■ What the exercise asks
Character for character, give back every line below.
─── Materials provided
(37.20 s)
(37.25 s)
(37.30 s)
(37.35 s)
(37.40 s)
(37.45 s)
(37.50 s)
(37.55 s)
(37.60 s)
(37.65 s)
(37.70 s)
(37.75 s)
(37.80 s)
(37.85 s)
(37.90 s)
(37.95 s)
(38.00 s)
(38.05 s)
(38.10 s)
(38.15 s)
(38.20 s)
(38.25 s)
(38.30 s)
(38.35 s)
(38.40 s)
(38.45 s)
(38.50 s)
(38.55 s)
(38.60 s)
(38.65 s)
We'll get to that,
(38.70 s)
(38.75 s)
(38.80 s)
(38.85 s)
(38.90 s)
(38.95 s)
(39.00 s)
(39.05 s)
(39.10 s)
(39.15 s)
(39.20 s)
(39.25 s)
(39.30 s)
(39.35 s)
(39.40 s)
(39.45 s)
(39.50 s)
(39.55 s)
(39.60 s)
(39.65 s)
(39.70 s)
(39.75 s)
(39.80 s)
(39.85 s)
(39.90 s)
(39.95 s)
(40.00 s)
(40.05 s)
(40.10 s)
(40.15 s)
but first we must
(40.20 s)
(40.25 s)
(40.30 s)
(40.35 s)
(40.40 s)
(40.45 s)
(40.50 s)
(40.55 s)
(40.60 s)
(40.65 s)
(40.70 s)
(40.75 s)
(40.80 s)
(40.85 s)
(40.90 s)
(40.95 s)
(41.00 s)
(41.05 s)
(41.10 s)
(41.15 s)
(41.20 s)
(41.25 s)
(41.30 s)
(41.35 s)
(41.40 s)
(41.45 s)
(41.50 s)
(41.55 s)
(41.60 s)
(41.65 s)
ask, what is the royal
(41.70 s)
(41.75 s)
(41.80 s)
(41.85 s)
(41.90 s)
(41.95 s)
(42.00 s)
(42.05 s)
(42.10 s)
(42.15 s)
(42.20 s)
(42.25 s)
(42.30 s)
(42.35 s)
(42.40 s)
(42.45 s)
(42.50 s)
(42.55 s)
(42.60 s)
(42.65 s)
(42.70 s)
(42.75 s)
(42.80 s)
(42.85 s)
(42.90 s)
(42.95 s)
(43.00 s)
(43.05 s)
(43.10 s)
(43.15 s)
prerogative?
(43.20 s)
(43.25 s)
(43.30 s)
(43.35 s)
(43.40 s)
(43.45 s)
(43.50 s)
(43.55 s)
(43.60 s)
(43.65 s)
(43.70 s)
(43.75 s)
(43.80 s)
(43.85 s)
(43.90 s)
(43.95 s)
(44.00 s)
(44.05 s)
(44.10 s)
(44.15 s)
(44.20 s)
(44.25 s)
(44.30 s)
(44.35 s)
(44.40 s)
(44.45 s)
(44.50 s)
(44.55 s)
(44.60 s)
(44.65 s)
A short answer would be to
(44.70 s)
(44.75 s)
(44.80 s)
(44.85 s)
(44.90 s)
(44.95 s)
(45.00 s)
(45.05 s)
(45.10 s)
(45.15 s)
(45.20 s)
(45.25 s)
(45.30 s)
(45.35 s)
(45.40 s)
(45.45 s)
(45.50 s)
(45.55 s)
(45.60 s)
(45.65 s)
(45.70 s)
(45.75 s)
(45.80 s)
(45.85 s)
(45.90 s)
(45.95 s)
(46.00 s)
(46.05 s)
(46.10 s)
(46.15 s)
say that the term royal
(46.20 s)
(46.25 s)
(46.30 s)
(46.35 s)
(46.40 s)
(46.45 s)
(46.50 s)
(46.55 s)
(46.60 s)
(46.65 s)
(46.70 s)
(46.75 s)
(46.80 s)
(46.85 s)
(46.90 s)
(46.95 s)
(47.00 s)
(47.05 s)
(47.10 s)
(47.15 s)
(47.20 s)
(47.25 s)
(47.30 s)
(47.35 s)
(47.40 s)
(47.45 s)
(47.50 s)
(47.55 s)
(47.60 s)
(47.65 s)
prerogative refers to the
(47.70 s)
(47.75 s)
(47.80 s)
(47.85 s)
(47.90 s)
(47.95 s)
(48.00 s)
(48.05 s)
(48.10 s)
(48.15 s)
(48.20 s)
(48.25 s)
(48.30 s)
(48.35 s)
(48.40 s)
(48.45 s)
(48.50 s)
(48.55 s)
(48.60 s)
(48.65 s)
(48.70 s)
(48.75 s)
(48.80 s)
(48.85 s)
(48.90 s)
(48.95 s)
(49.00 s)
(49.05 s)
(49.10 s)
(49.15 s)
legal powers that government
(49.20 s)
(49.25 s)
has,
──────
■ Exercise result
(37.20 s)
(37.25 s)
(37.30 s)
(37.35 s)
(37.40 s)
(37.45 s)
(37.50 s)
(37.55 s)
(37.60 s)
(37.65 s)
(37.70 s)
(37.75 s)
(37.80 s)
(37.85 s)
(37.90 s)
(37.95 s)
(38.00 s)
(38.05 s)
(38.10 s)
(38.15 s)
(38.20 s)
(38.25 s)
(38.30 s)
(38.35 s)
(38.40 s)
(38.45 s)
(38.50 s)
(38.55 s)
(38.60 s)
(38.65 s)
We'll get to that,
(38.70 s)
(38.75 s)
(38.80 s)
(38.85 s)
(38.90 s)
(38.95 s)
(39.00 s)
(39.05 s)
(39.10 s)
(39.15 s)
(39.20 s)
(39.25 s)
(39.30 s)
(39.35 s)
(39.40 s)
(39.45 s)
(39.50 s)
(39.55 s)
(39.60 s)
(39.65 s)
(39.70 s)
(39.75 s)
(39.80 s)
(39.85 s)
(39.90 s)
(39.95 s)
(40.00 s)
(40.05 s)
(40.10 s)
(40.15 s)
but first we must
(40.20 s)
(40.25 s)
(40.30 s)
(40.35 s)
(40.40 s)
(40.45 s)
(40.50 s)
(40.55 s)
(40.60 s)
(40.65 s)
(40.70 s)
(40.75 s)
(40.80 s)
(40.85 s)
(40.90 s)
(40.95 s)
(41.00 s)
(41.05 s)
(41.10 s)
(41.15 s)
(41.20 s)
(41.25 s)
(41.30 s)
(41.35 s)
(41.40 s)
(41.45 s)
(41.50 s)
(41.55 s)
(41.60 s)
(41.65 s)
ask, what is the royal
(41.70 s)
(41.75 s)
(41.80 s)
(41.85 s)
(41.90 s)
(41.95 s)
(42.00 s)
(42.05 s)
(42.10 s)
(42.15 s)
(42.20 s)
(42.25 s)
(42.30 s)
(42.35 s)
(42.40 s)
(42.45 s)
(42.50 s)
(42.55 s)
(42.60 s)
(42.65 s)
(42.70 s)
(42.75 s)
(42.80 s)
(42.85 s)
(42.90 s)
(42.95 s)
(43.00 s)
(43.05 s)
(43.10 s)
(43.15 s)
prerogative?
(43.20 s)
(43.25 s)
(43.30 s)
(43.35 s)
(43.40 s)
(43.45 s)
(43.50 s)
(43.55 s)
(43.60 s)
(43.65 s)
(43.70 s)
(43.75 s)
(43.80 s)
(43.85 s)
(43.90 s)
(43.95 s)
(44.00 s)
(44.05 s)
(44.10 s)
(44.15 s)
(44.20 s)
(44.25 s)
(44.30 s)
(44.35 s)
(44.40 s)
(44.45 s)
(44.50 s)
(44.55 s)
(44.60 s)
(44.65 s)
A short answer would be to
(44.70 s)
(44.75 s)
(44.80 s)
(44.85 s)
(44.90 s)
(44.95 s)
(45.00 s)
(45.05 s)
(45.10 s)
(45.15 s)
(45.20 s)
(45.25 s)
(45.30 s)
(45.35 s)
(45.40 s)
(45.45 s)
(45.50 s)
(45.55 s)
(45.60 s)
(45.65 s)
(45.70 s)
(45.75 s)
(45.80 s)
(45.85 s)
(45.90 s)
(45.95 s)
(46.00 s)
(46.05 s)
(46.10 s)
(46.15 s)
say that the term royal
(46.20 s)
(46.25 s)
(46.30 s)
(46.35 s)
(46.40 s)
(46.45 s)
(46.50 s)
(46.55 s)
(46.60 s)
(46.65 s)
(46.70 s)
(46.75 s)
(46.80 s)
(46.85 s)
(46.90 s)
(46.95 s)
(47.00 s)
(47.05 s)
(47.10 s)
(47.15 s)
(47.20 s)
(47.25 s)
(47.30 s)
(47.35 s)
(47.40 s)
(47.45 s)
(47.50 s)
(47.55 s)
(47.60 s)
(47.65 s)
prerogative refers to the
(47.70 s)
(47.75 s)
(47.80 s)
(47.85 s)
(47.90 s)
(47.95 s)
(48.00 s)
(48.05 s)
(48.10 s)
(48.15 s)
(48.20 s)
(48.25 s)
(48.30 s)
(48.35 s)
(48.40 s)
(48.45 s)
(48.50 s)
(48.55 s)
(48.60 s)
(48.65 s)
(48.70 s)
(48.75 s)
(48.80 s)
(48.85 s)
(48.90 s)
(48.95 s)
(49.00 s)
(49.05 s)
(49.10 s)
(49.15 s)
legal powers that government
(49.20 s)
(49.25 s)
has,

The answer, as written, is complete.